(TASK INSTRUCTIONS): Select, from the data, each line where "frames" occurs.

*** RECORDS FOR THE EXERCISE

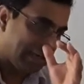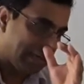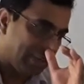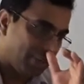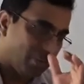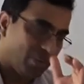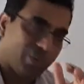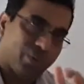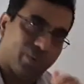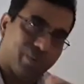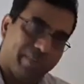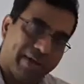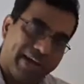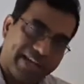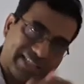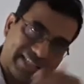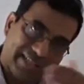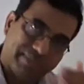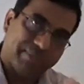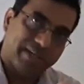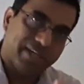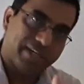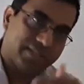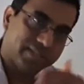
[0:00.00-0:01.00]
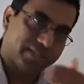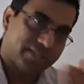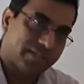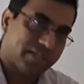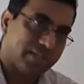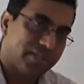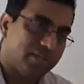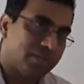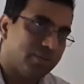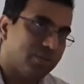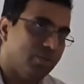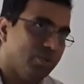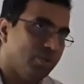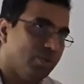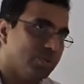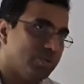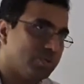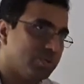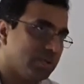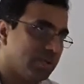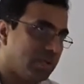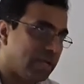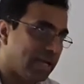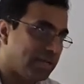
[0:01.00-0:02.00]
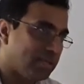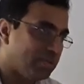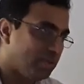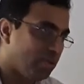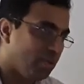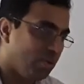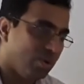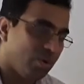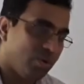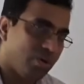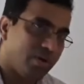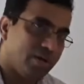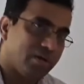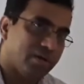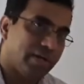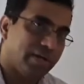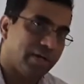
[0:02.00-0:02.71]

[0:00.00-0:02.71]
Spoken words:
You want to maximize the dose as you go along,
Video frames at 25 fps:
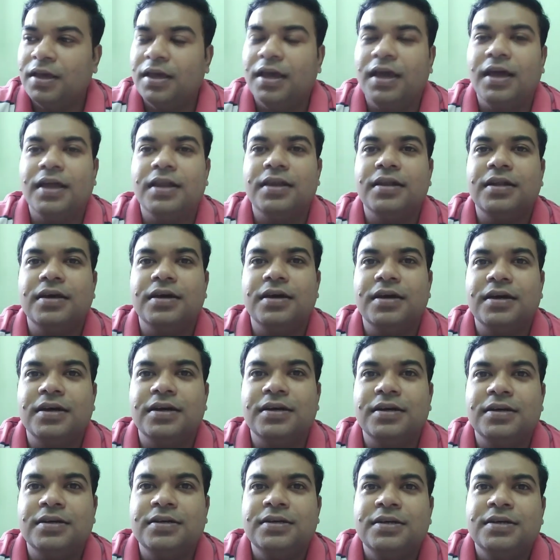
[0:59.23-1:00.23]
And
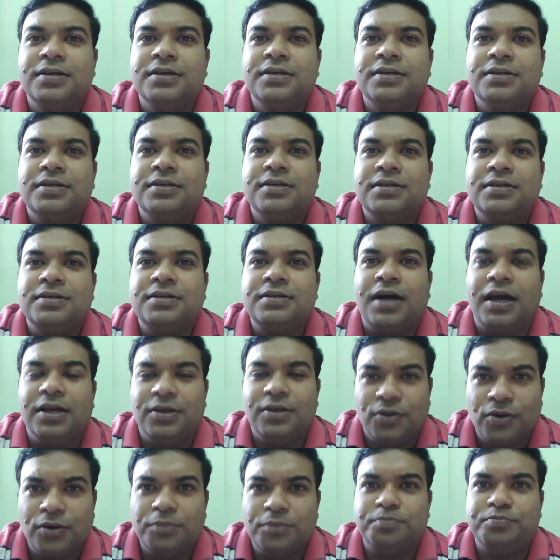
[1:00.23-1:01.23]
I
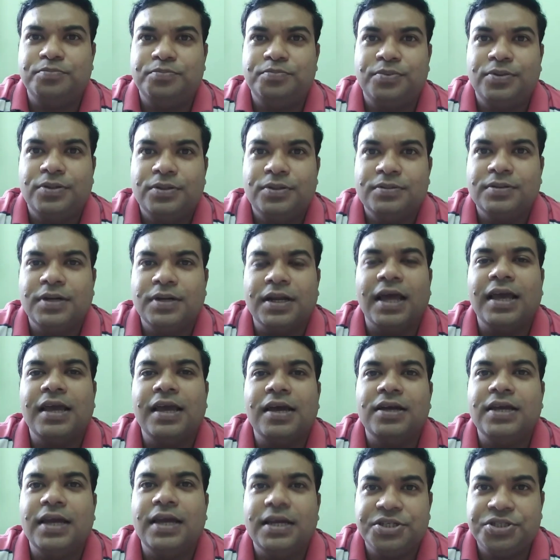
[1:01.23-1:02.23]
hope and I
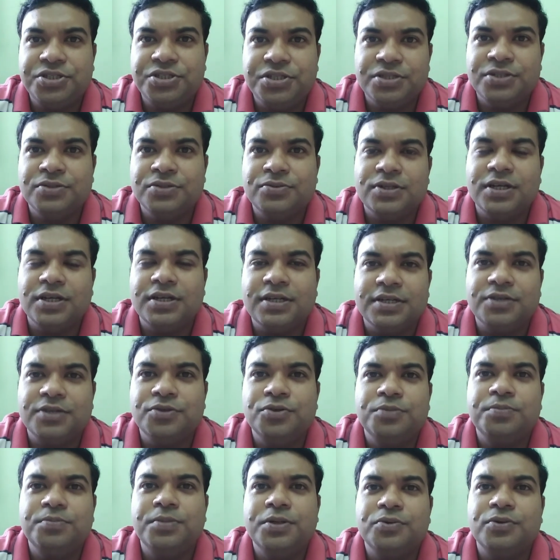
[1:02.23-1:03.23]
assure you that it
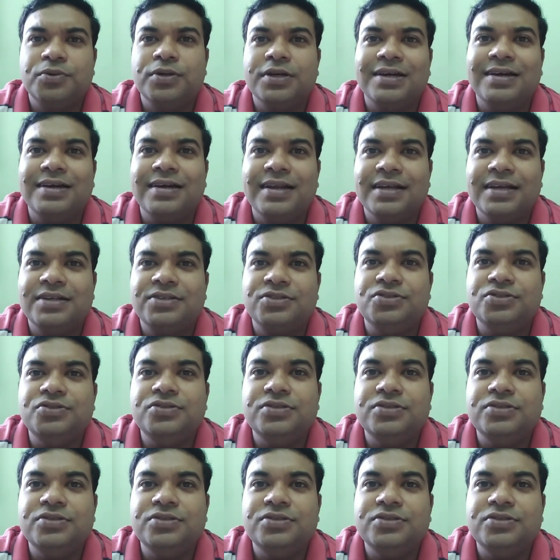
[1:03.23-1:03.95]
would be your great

******
*** RECORDS FOR THE EXERCISE

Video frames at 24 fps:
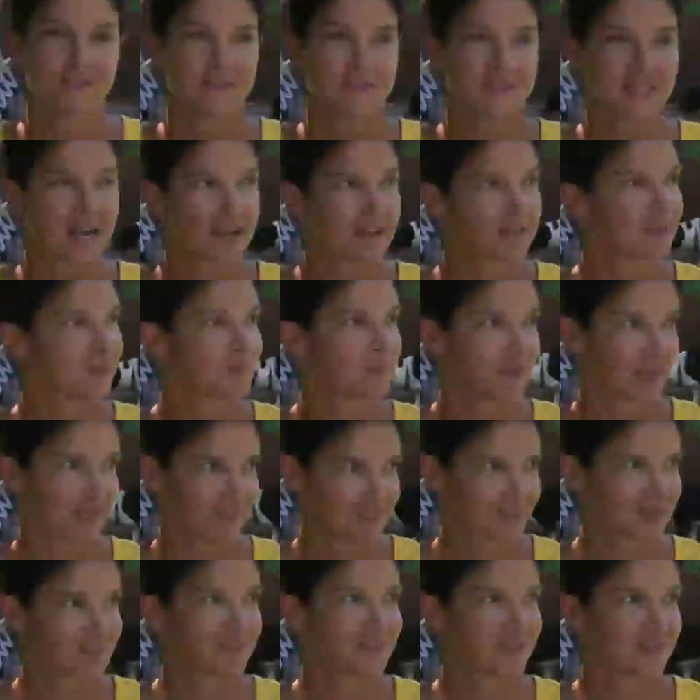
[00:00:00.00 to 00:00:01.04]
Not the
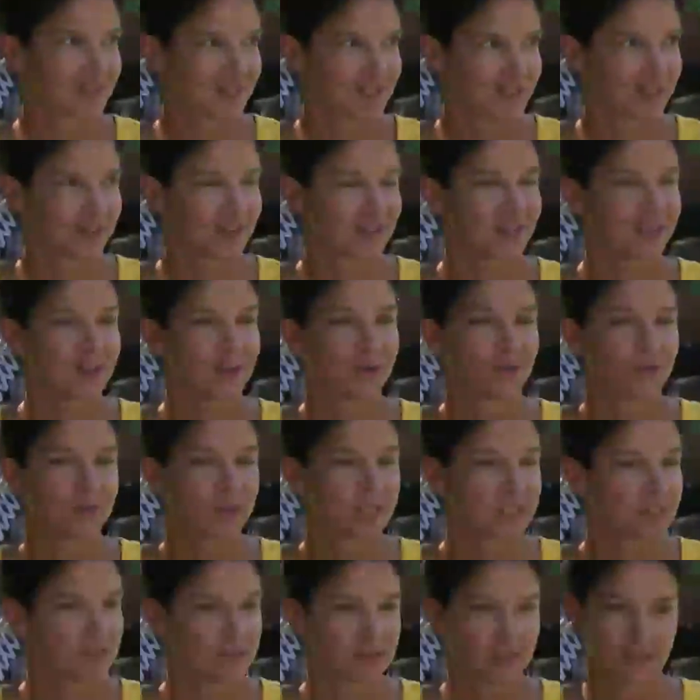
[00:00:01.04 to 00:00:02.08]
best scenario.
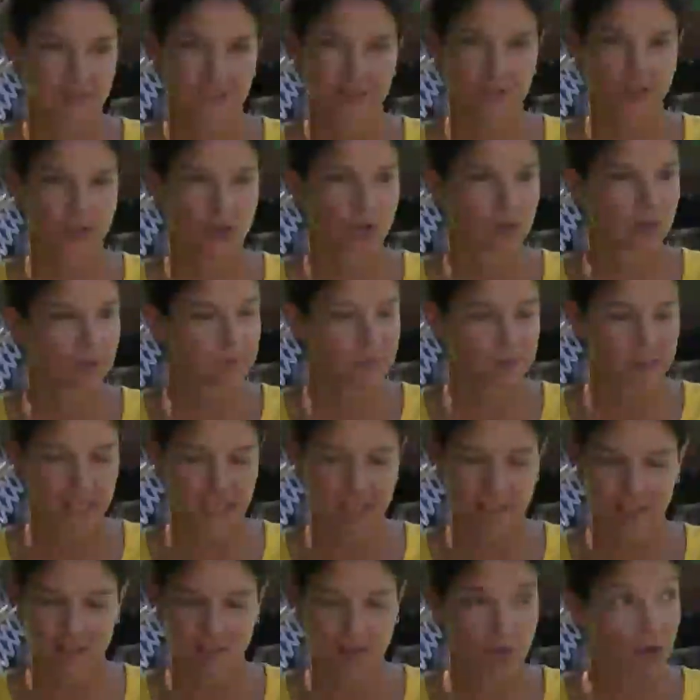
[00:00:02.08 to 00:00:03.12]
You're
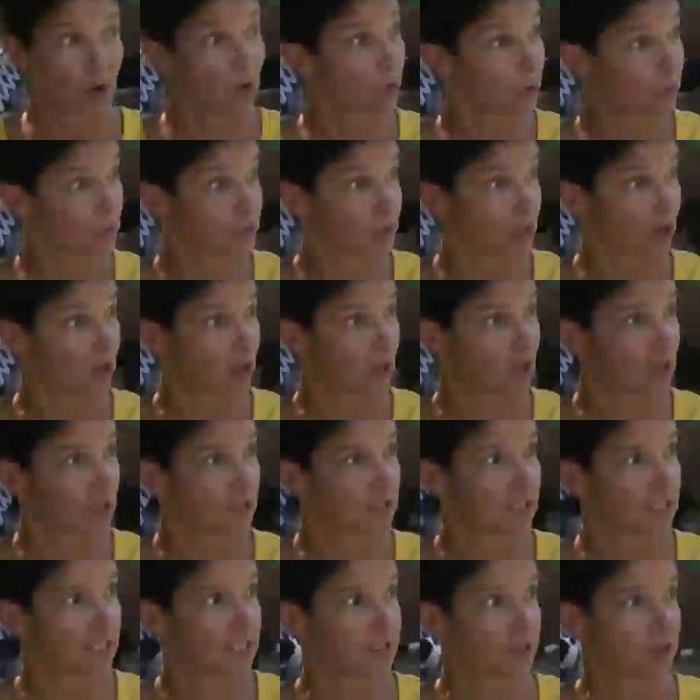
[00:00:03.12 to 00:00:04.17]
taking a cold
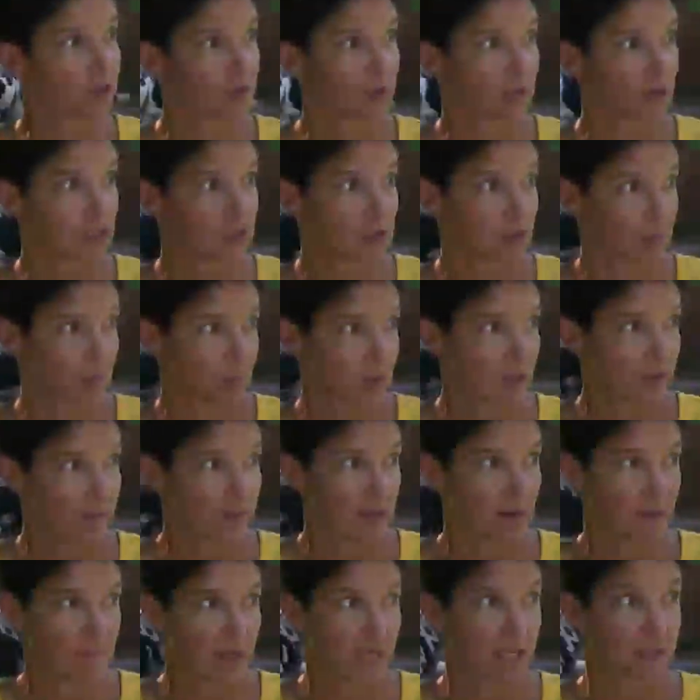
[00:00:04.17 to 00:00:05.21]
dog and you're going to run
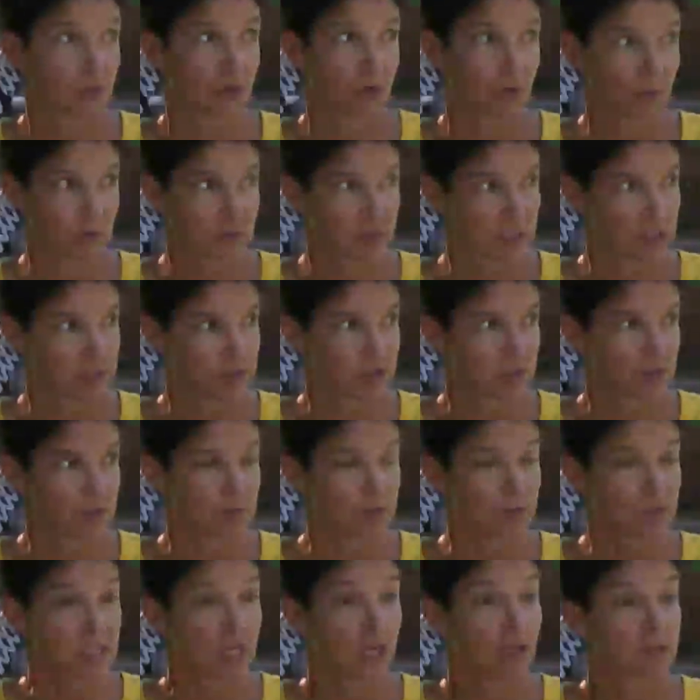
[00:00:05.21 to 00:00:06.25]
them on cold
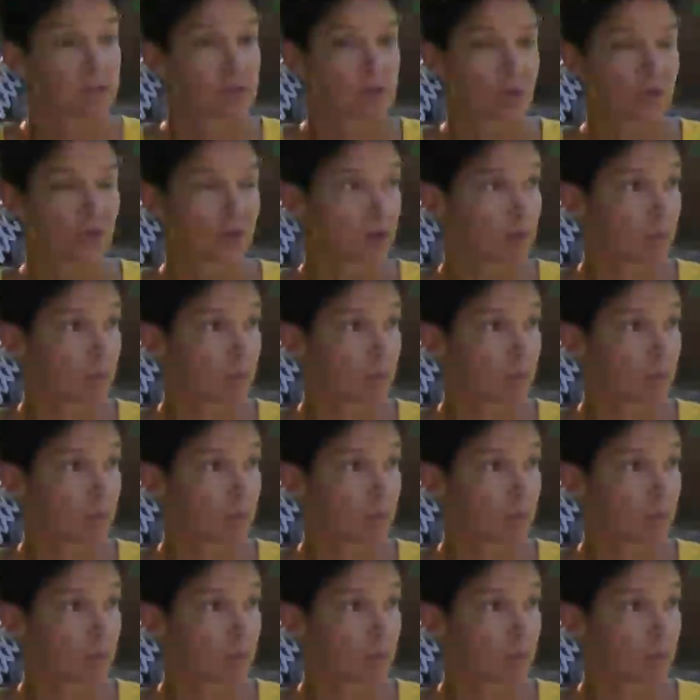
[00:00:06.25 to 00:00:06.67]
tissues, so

******

(SOLUTION FOR THIS TASK):
Video frames at 25 fps:
Video frames at 24 fps:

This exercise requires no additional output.